Die türkische Regierung entzog niederländischen Diplomaten am Abend die Landeerlaubnis. Der Luftraum für Maschinen mit Diplomaten aus dem Land sei ab sofort gesperrt, sagte der stellvertretende Ministerpräsident Numan Kurtulmus. Gespräche auf höherer Ebene würden zudem ausgesetzt. Der niederländische Botschafter, der sich zurzeit im Ausland aufhalte, dürfe vorerst nicht in die Türkei zurückkehren.
Den vor zwei Wochen verhafteten «Welt»-Korrespondenten Deniz Yücel bezeichnete Erdogan erneut als «Agenten und Terroristen». Merkel habe sich für den «sogenannten Journalisten» eingesetzt.
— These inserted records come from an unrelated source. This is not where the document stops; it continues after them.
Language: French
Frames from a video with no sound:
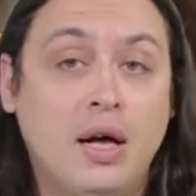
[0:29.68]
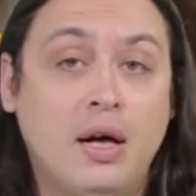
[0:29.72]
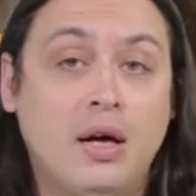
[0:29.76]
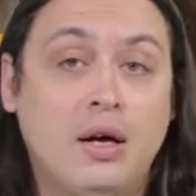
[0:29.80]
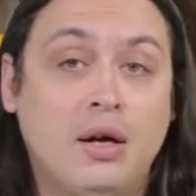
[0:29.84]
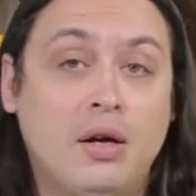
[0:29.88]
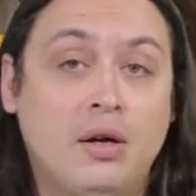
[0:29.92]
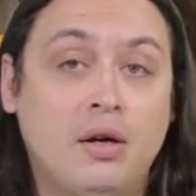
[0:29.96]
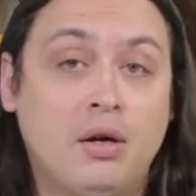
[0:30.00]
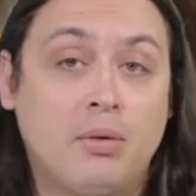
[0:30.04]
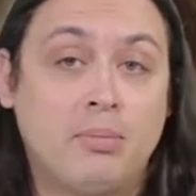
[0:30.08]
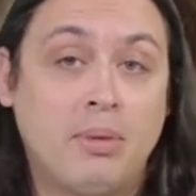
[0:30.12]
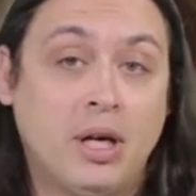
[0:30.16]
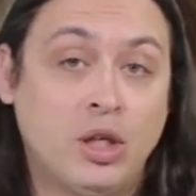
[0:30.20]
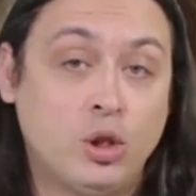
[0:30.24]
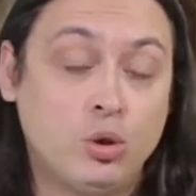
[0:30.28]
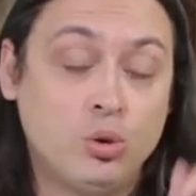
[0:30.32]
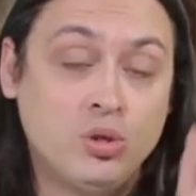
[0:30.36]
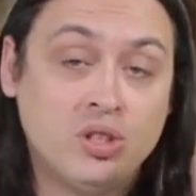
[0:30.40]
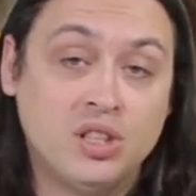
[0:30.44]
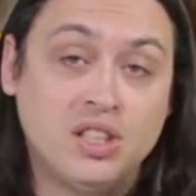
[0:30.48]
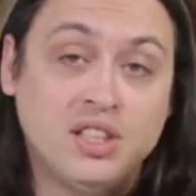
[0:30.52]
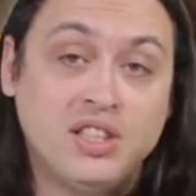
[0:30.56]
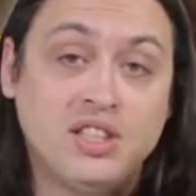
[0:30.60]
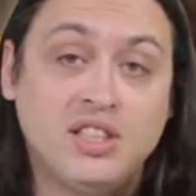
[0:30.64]
euh, bah,
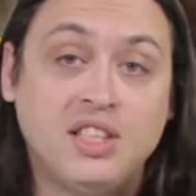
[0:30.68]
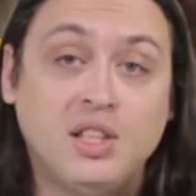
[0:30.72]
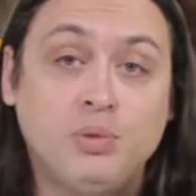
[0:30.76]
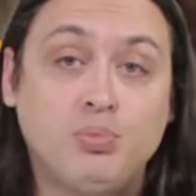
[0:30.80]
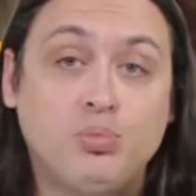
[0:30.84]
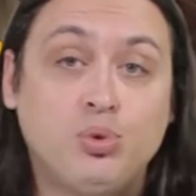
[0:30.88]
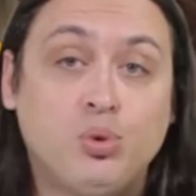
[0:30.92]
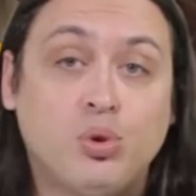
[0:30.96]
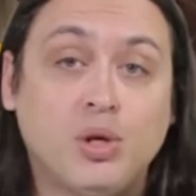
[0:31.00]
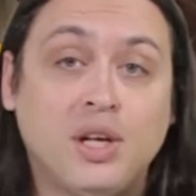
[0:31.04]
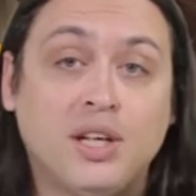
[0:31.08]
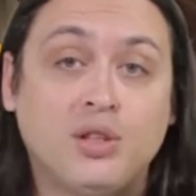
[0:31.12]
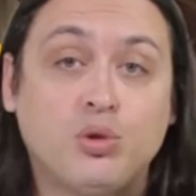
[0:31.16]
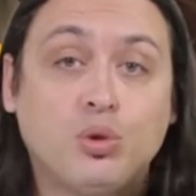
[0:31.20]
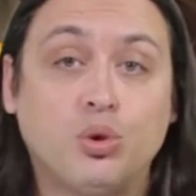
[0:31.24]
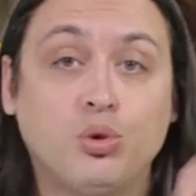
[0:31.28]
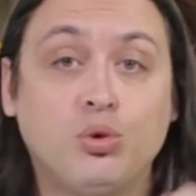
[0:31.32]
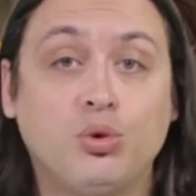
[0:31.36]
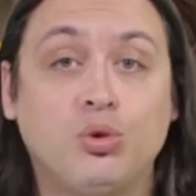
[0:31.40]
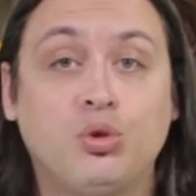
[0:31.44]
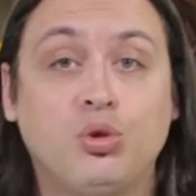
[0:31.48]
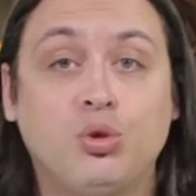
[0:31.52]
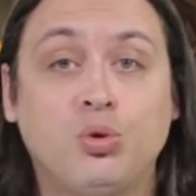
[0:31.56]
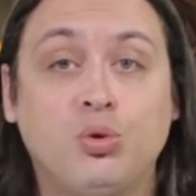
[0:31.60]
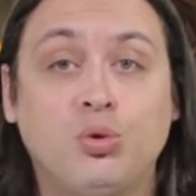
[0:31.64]
juste ici pour
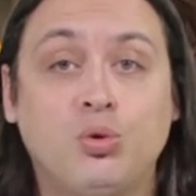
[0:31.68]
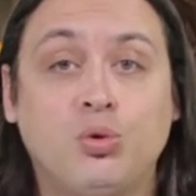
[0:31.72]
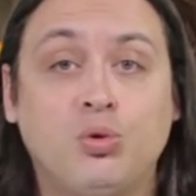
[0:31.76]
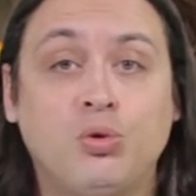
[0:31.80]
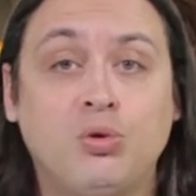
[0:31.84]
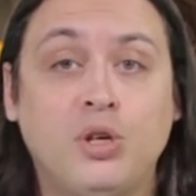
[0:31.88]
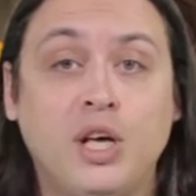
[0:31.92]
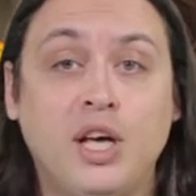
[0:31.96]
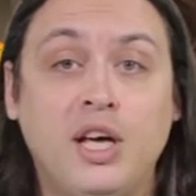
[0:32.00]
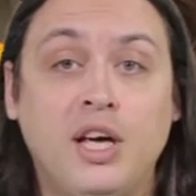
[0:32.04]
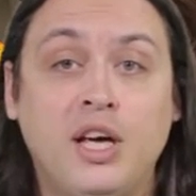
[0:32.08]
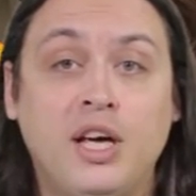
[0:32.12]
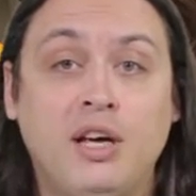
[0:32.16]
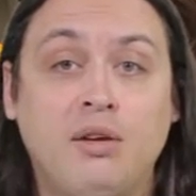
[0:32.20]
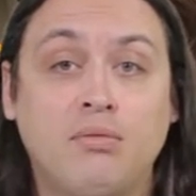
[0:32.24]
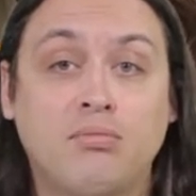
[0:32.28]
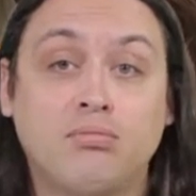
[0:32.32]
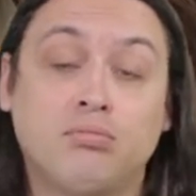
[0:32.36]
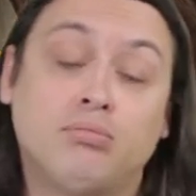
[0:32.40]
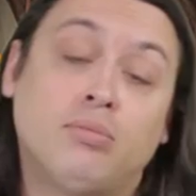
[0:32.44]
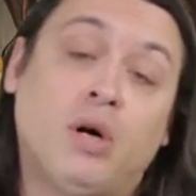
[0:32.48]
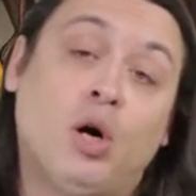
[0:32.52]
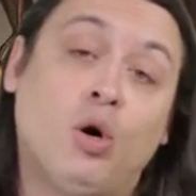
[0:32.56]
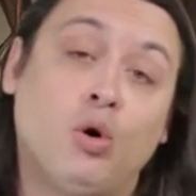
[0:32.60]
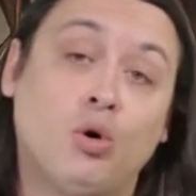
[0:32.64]
l'introduction et
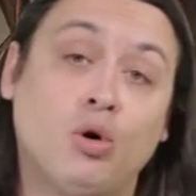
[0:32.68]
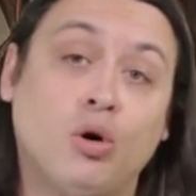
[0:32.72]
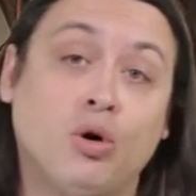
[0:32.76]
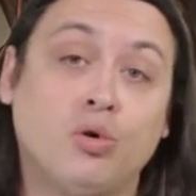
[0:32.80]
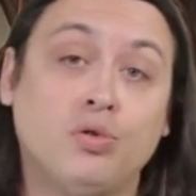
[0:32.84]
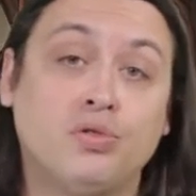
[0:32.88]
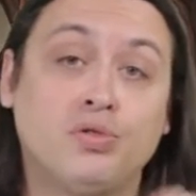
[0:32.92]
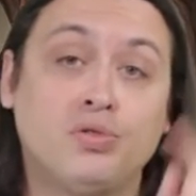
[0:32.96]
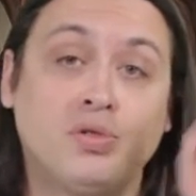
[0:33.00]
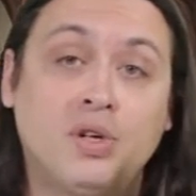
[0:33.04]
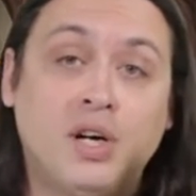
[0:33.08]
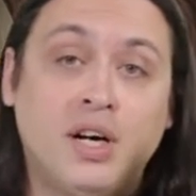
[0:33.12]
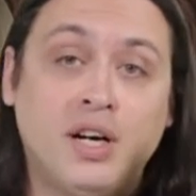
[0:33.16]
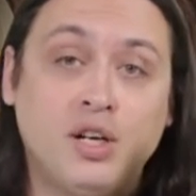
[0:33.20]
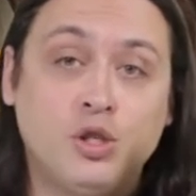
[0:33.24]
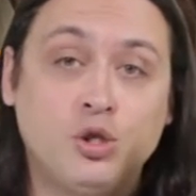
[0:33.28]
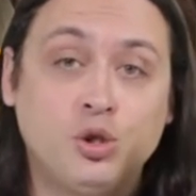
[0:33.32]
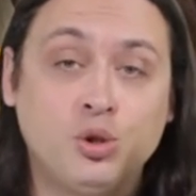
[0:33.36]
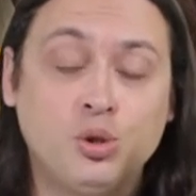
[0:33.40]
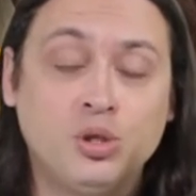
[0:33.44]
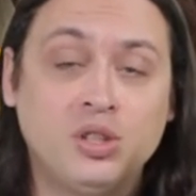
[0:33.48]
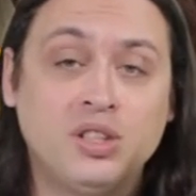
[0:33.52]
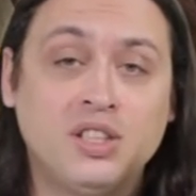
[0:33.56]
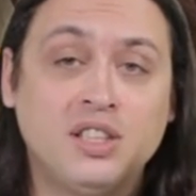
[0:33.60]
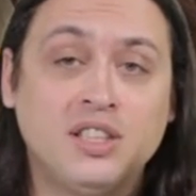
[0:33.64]
bah, encore une fois
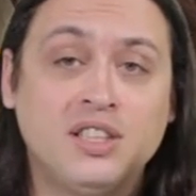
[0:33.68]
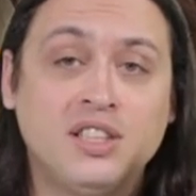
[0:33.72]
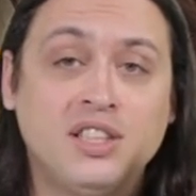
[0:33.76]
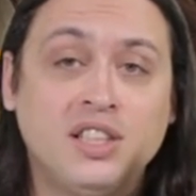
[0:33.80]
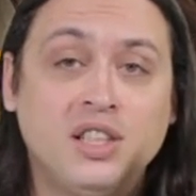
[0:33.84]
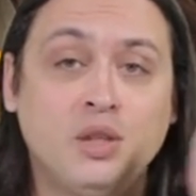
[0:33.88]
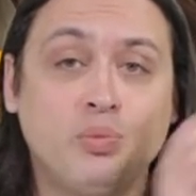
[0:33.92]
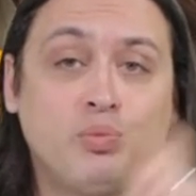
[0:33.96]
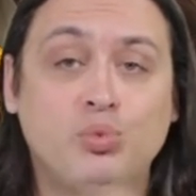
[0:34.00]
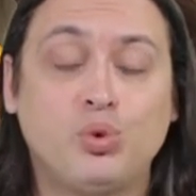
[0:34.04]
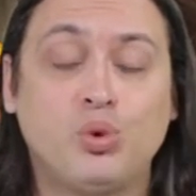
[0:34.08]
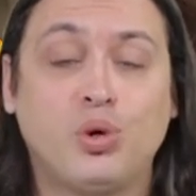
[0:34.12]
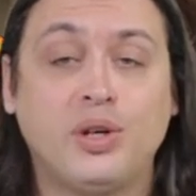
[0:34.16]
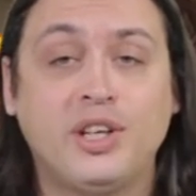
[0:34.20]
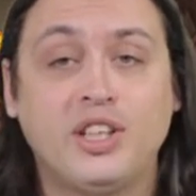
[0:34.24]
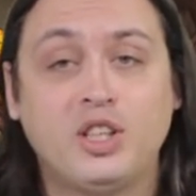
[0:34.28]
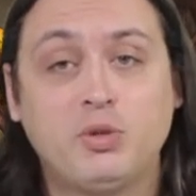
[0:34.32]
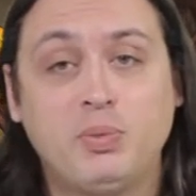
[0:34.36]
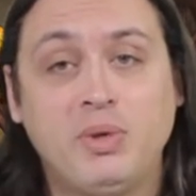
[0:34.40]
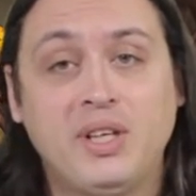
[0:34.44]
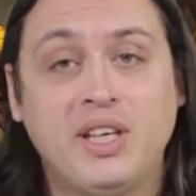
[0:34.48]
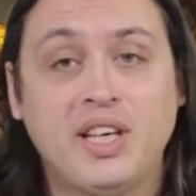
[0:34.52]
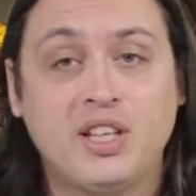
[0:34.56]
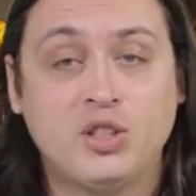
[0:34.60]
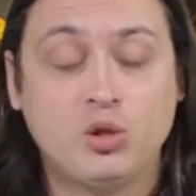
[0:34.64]
juste ici pour
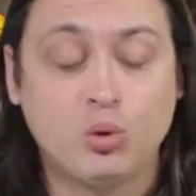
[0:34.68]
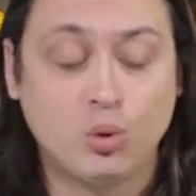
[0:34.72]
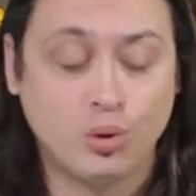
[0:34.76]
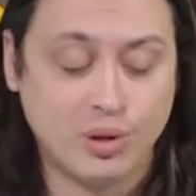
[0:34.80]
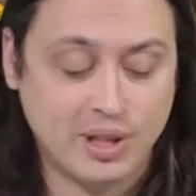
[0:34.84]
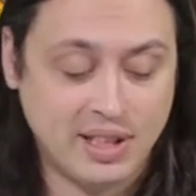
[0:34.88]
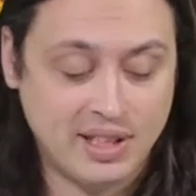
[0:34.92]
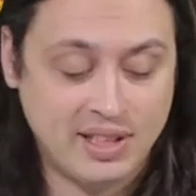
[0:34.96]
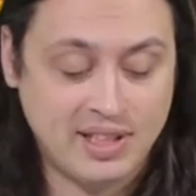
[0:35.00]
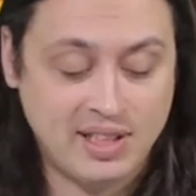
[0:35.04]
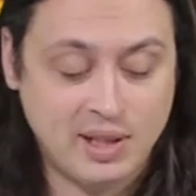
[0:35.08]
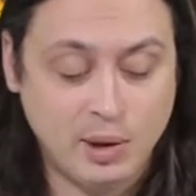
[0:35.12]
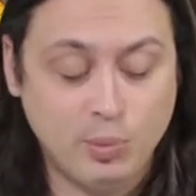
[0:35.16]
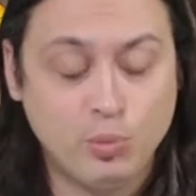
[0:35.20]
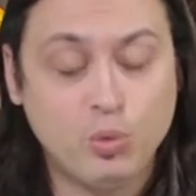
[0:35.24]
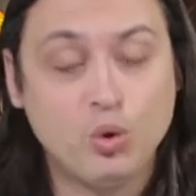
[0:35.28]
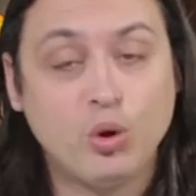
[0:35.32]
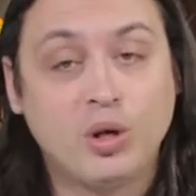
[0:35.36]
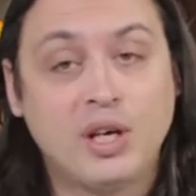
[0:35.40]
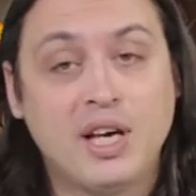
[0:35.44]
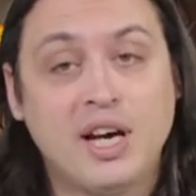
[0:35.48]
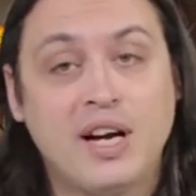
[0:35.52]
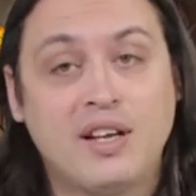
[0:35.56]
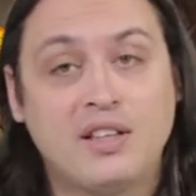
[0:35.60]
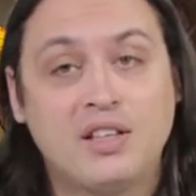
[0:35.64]
l'explication des types
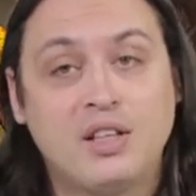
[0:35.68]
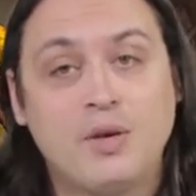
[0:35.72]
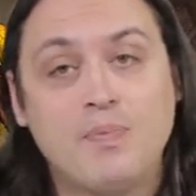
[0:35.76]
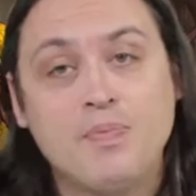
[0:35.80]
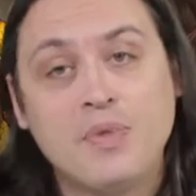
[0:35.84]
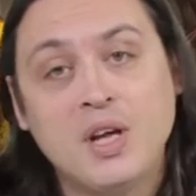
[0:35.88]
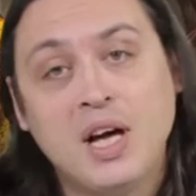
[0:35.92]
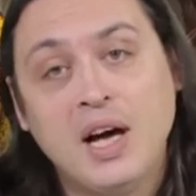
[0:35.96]
de cartes.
Ein Gericht müsse jedoch über den Fall Yücel entscheiden, sagte Erdogan. Er warf Merkel vor, auf die Unabhängigkeit der Justiz zu verweisen, wenn es um Fälle in Deutschland gehe, selbst jedoch keinen Respekt vor der Justiz in der Türkei zu haben. Yücel wird Terrorpropaganda und Volksverhetzung vorgeworfen.
Am 16. April sollen die Türken über eine Verfassungsreform abstimmen. Sie würde die Machtbefugnisse von Staatspräsident Erdogan massiv ausweiten. In Deutschland leben gut 1,4 Millionen wahlberechtigte Türken - die größte Gruppe in der EU.
"Worum es hier geht, ist nicht mehr nur eine Frage der Versammlungsfreiheit"
Der österreichische Bundeskanzler Christian Kern (SPÖ) kündigte unterdessen an, dass sein Land mögliche Wahlkampfauftritte türkischer Politiker im Land nicht hinnehmen wolle. Nach den gewalttätigen Auseinandersetzungen von Rotterdam sei klar, dass Österreich versuchen müsse, solche Auftritte zu unterbinden, sagte Kern am Montagabend in der ORF-Nachrichtensendung «ZiB2».
Europa dürfe nicht naiv sein. «Worum es hier geht, ist nicht mehr nur eine Frage der Versammlungsfreiheit, sondern es ist eine Auseinandersetzung des politischen Islams mit den europäischen Werten.» Werbeauftritte für das demokratieschädliche türkische Verfassungsreferendum seien eine «Pervertierung der Versammlungsfreiheit», so Kern. In Österreich leben rund 120 000 Türken.
Die Vorsitzende der Grünen-Fraktion im Europäischen Parlament, Ska Keller, hat vorgeschlagen, den wirtschaftlichen Druck auf die Türkei zu erhöhen. In Anbetracht der dortigen politischen Lage und dem eskalierenden Streit um Wahlkampfauftritte türkischer Politiker sei es an der Zeit, dass alle EU-Mitgliedsstaaten sich auf einen gemeinsam Umgang mit der Türkei einigten, sagte Keller den «Ruhr Nachrichten» (Dienstag).
«Die Verhandlungen über die Ausweitung der Zollunion bieten die Möglichkeit, Einfluss auf die Türkei zu nehmen. Erdogan hat großes Interesse am Ausbau der wirtschaftlichen Zusammenarbeit und dem Wegfall von Handelsschranken.»